▸ Problem description:
Reproduce every record below exactly, without the pictures.

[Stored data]
▬▬▬
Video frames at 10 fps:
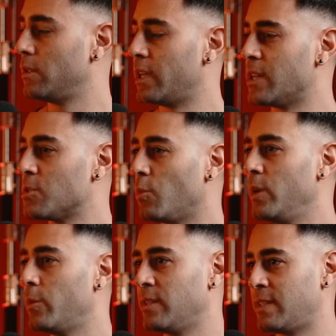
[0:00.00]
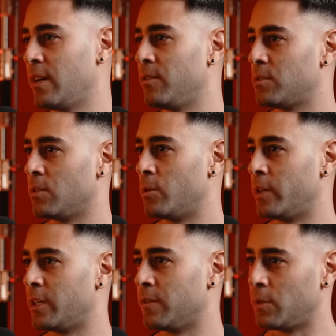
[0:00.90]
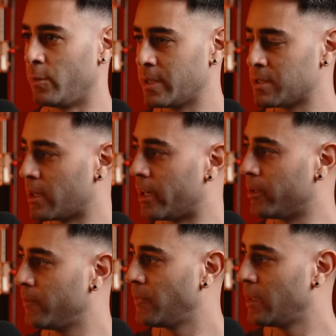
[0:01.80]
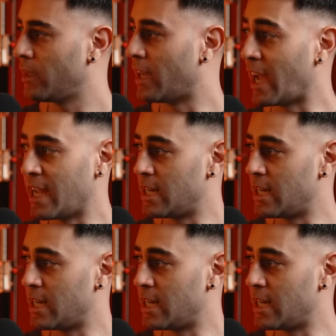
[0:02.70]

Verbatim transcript: Yeah, so we went down to Hua Hin a few weeks ago, and I had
▬▬▬
▸ Written response:
Video frames at 10 fps:
[0:00.00]
[0:00.90]
[0:01.80]
[0:02.70]

Verbatim transcript: Yeah, so we went down to Hua Hin a few weeks ago, and I had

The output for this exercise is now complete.